Closed amal-meer closed 3 years ago
Hey @amal-meer
Actually, this is the output you get when you use the terminal-based farasa toolkit. What happens on the website, if I am not mistaken, is nothing but postprocessing to the output. I do not think they used the segmenter again, just a straightforward string split. I believe this postprocessing step should be available in this library too. We will try to work on it soon. If it happens that you did any work on that, please share so that we can integrate with it.
Thanks for sharing such insights.
For reference, this seems to be the original paper for Farasa POS tagging.
Thanks for your response and for creating this helpful library. I will try to work on it and share the code if it works.
Thanks for your support @amal-meer
Regarding the problem we had in hand, I wrote a code to do the desegment the segmented tokens but keep the original tags for each segment. I think this is a fair choice. End-user should decide what to keep and what to remove from this list of tags.
Here is a sample output:
What do you think about this output?
I think this is the desired output for this problem, but I wonder if Farasa has another tagger that tags the whole word, as mentioned in the paper. -screenshots from the paper are below-.
That is interesting! I will try to check their APIs. Thanks for mentioning that! Better to keep this open and not commit anything until we come across a consistent approach.
Hey @amal-meer
In their paper, Farasa POS tagging systems authors mentioned that they developed two separate systems for POS tagging. I was expecting that they may include both systems in the same package they distribute through their website. But, unfortunately, there is no option to run the package on the word level or the clitic level! Although they mentioned that they open-sourced both systems, it seems that the word-level package is not available in the main website to download. If you have any idea how to get the second package, it will be great to include it in farasapy. Maybe communicating these concerns by email to farasa authors give some insights?
Other important point mentioned in the paper is that clitic level has better accuracy than word level. So, the current system in hand is more accurate.

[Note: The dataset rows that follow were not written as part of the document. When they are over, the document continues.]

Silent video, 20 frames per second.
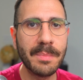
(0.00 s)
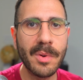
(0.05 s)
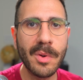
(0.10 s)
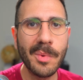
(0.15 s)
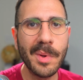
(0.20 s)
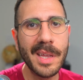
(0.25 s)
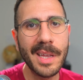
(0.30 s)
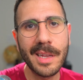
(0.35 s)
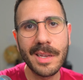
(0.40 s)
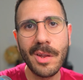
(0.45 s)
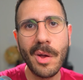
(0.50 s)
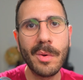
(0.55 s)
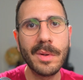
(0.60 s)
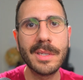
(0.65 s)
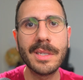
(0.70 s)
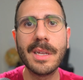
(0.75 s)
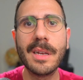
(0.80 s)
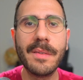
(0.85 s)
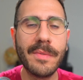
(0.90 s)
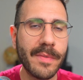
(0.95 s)
per week? No
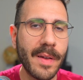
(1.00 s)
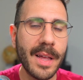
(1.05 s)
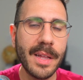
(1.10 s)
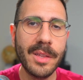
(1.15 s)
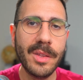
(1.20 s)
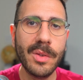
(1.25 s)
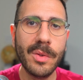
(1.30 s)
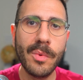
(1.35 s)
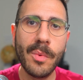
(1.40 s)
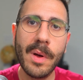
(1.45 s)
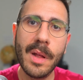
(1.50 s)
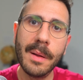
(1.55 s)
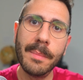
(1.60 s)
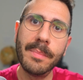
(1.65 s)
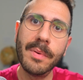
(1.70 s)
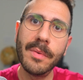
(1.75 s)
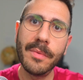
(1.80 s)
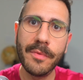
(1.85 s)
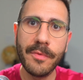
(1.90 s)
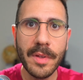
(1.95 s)
one's going to find you. You want to
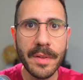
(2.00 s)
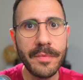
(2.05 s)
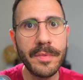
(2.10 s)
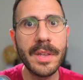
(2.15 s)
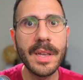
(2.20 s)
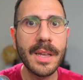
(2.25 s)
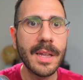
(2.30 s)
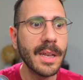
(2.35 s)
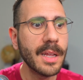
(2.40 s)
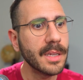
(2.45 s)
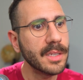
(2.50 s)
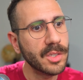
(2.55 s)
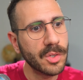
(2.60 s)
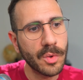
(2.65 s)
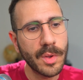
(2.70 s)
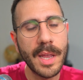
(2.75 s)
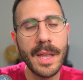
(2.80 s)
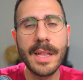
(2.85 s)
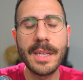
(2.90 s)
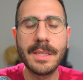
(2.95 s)
put 50 connects?
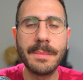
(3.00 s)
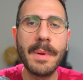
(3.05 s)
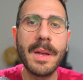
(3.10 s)
Okay, that's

I run the code on Java IDE rather than the terminal and followed the code written by Farasa on their website. I noticed that they segment the sentence and then tag it.
ArrayList<String> segOutput = farasa.segmentLine("النص المراد معالجته");
Sentence sentence = farasaPOS.tagLine(segOutput);
I change the code by splitting the sentence by space rather than segmenting and got the tag for the whole word.
This is the main function code
public static void main(String[] args) throws IOException, FileNotFoundException, ClassNotFoundException,
UnsupportedEncodingException, InterruptedException, Exception {
Farasa farasa = new Farasa();
FarasaPOSTagger farasaPOS = new FarasaPOSTagger(farasa);
String s = "ذهب الطالب إلى المدرسة";
// Segmentation
ArrayList<String> segOutput = farasa.segmentLine(s);
System.out.println("Segment output: " + segOutput);
Sentence clitictag = farasaPOS.tagLine(segOutput);
for (Clitic w : clitictag.clitics) {
System.out.println(w.surface + "/" + w.guessPOS + ((w.genderNumber != "") ? "-" + w.genderNumber : "") + " ");
}
// Spletting
ArrayList<String> splitOutput = new ArrayList<>(Arrays.asList(s.split("\\s+")));
System.out.println("\nSplit output: " + splitOutput);
Sentence sentencetag = farasaPOS.tagLine(splitOutput);
for (Clitic w : sentencetag.clitics) {
System.out.println(w.surface + "/" + w.guessPOS + ((w.genderNumber != "") ? "-" + w.genderNumber : "") + " ");
}
}
and this is the output
This is great work @amal-meer, However, I want to let you know that farasapy spawns terminal processes to run farasa binaries. This, although it is tricky, provides some gains in speed. From my side, I tried multiple times to produce the same results on the terminal but, unfortunately, with no success. If you find a way to produce these results on the terminal, please let me know so that I can integrate it with farasapy. Otherwise, I do not think it will be easy to integrate due to that design choice! Nevertheless, you can use other alternatives to achieve your goal such as Py4J [https://www.py4j.org/index.html] which calls java classes from within Python. Keep in mind that you may sacrifice some speed in that approach.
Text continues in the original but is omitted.